WHAT YOU NEED TO DO: Retype, without pictures, the line holding "[2255.73-2256.73s]" and each line below it through the final line.

BEGIN GIVEN DATA

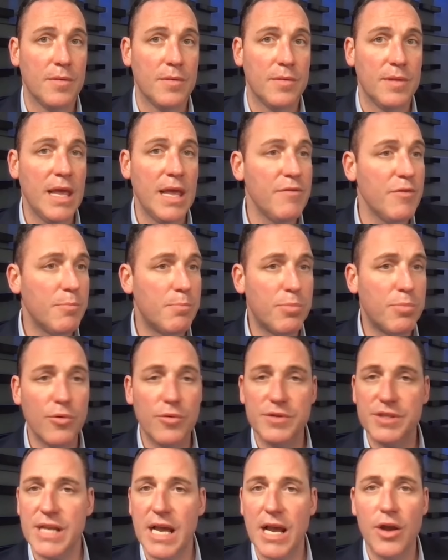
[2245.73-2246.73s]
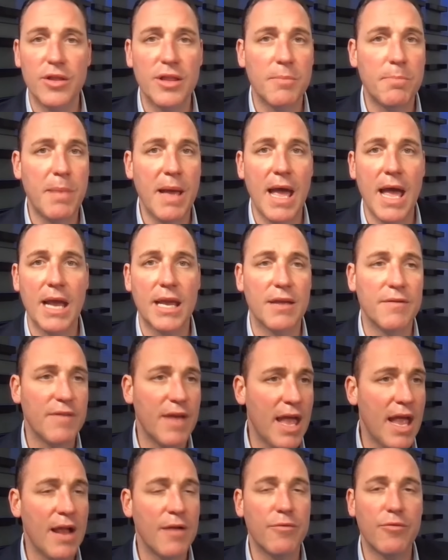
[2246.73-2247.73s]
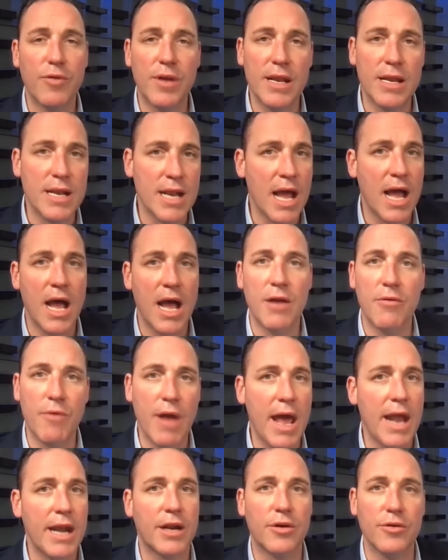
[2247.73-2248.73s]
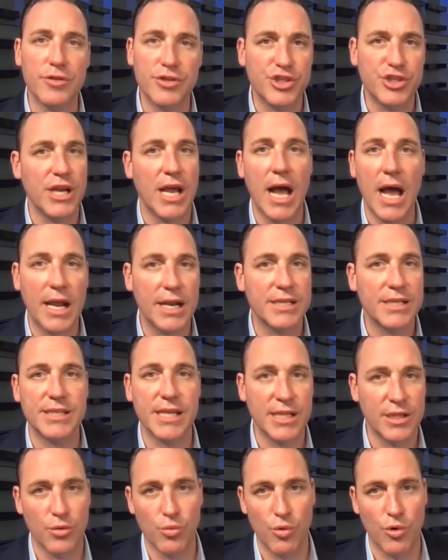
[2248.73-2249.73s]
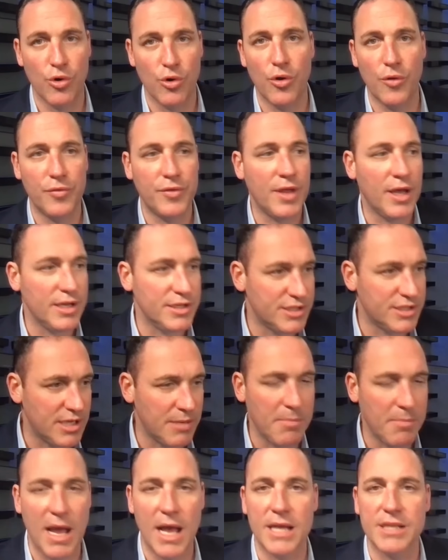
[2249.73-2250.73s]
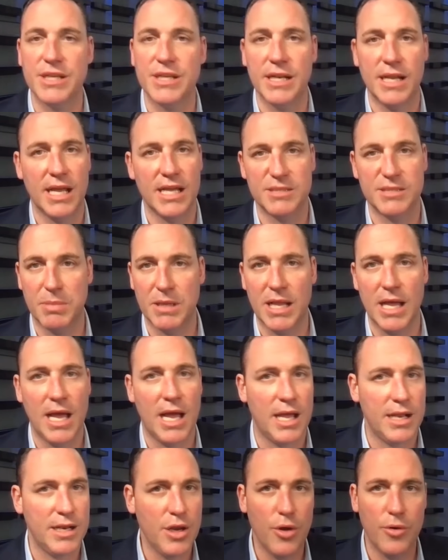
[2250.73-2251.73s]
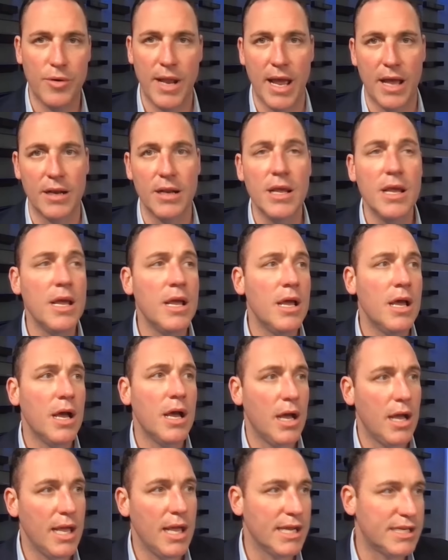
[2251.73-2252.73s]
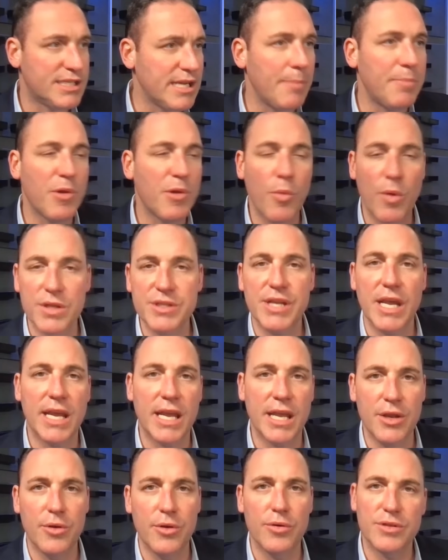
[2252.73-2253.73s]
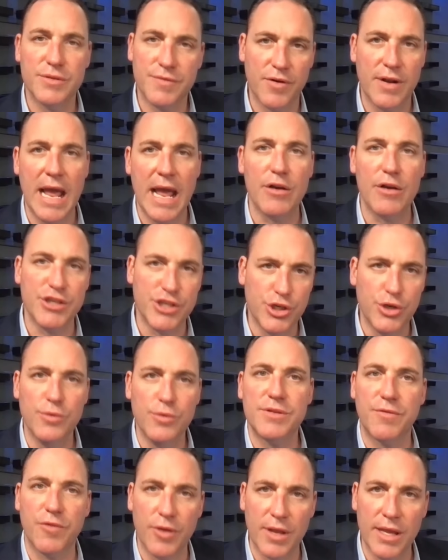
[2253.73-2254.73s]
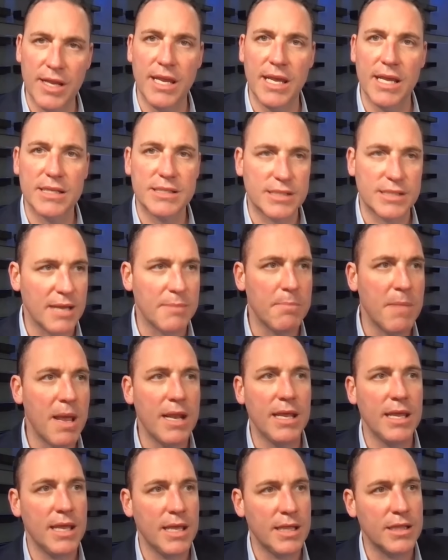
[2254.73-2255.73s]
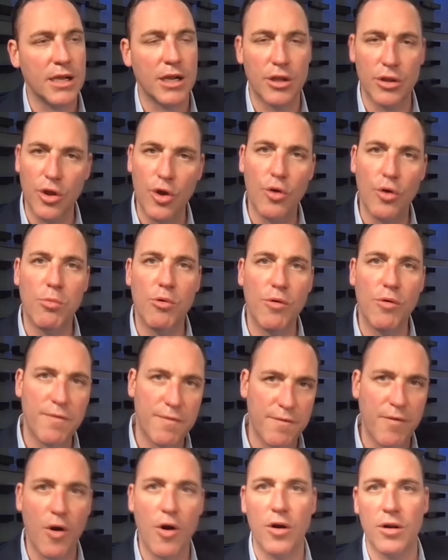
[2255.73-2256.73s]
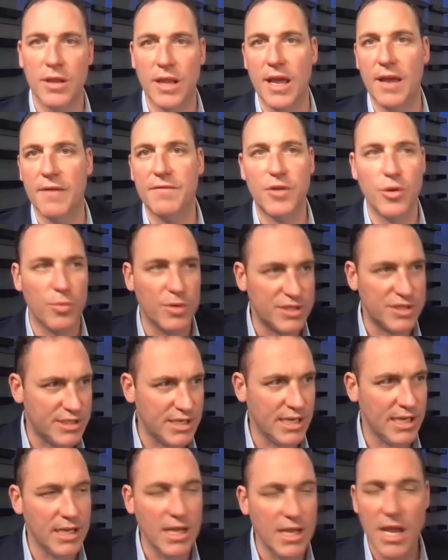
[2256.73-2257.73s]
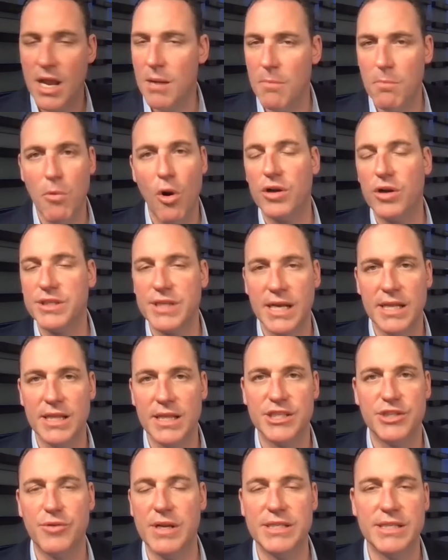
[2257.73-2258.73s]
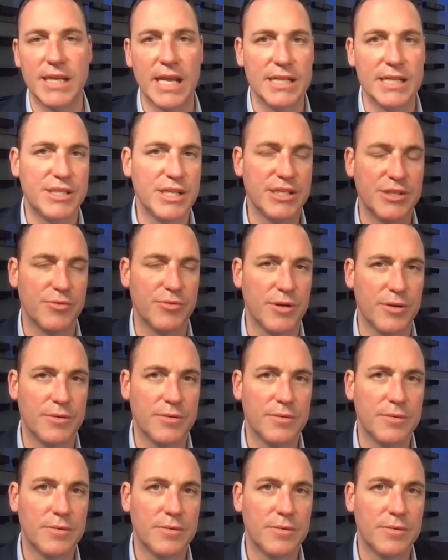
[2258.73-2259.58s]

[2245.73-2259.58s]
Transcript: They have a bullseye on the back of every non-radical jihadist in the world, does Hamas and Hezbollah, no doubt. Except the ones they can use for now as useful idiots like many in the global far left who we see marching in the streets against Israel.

END GIVEN DATA

SOLUTION:
[2255.73-2256.73s]
[2256.73-2257.73s]
[2257.73-2258.73s]
[2258.73-2259.58s]

[2245.73-2259.58s]
Transcript: They have a bullseye on the back of every non-radical jihadist in the world, does Hamas and Hezbollah, no doubt. Except the ones they can use for now as useful idiots like many in the global far left who we see marching in the streets against Israel.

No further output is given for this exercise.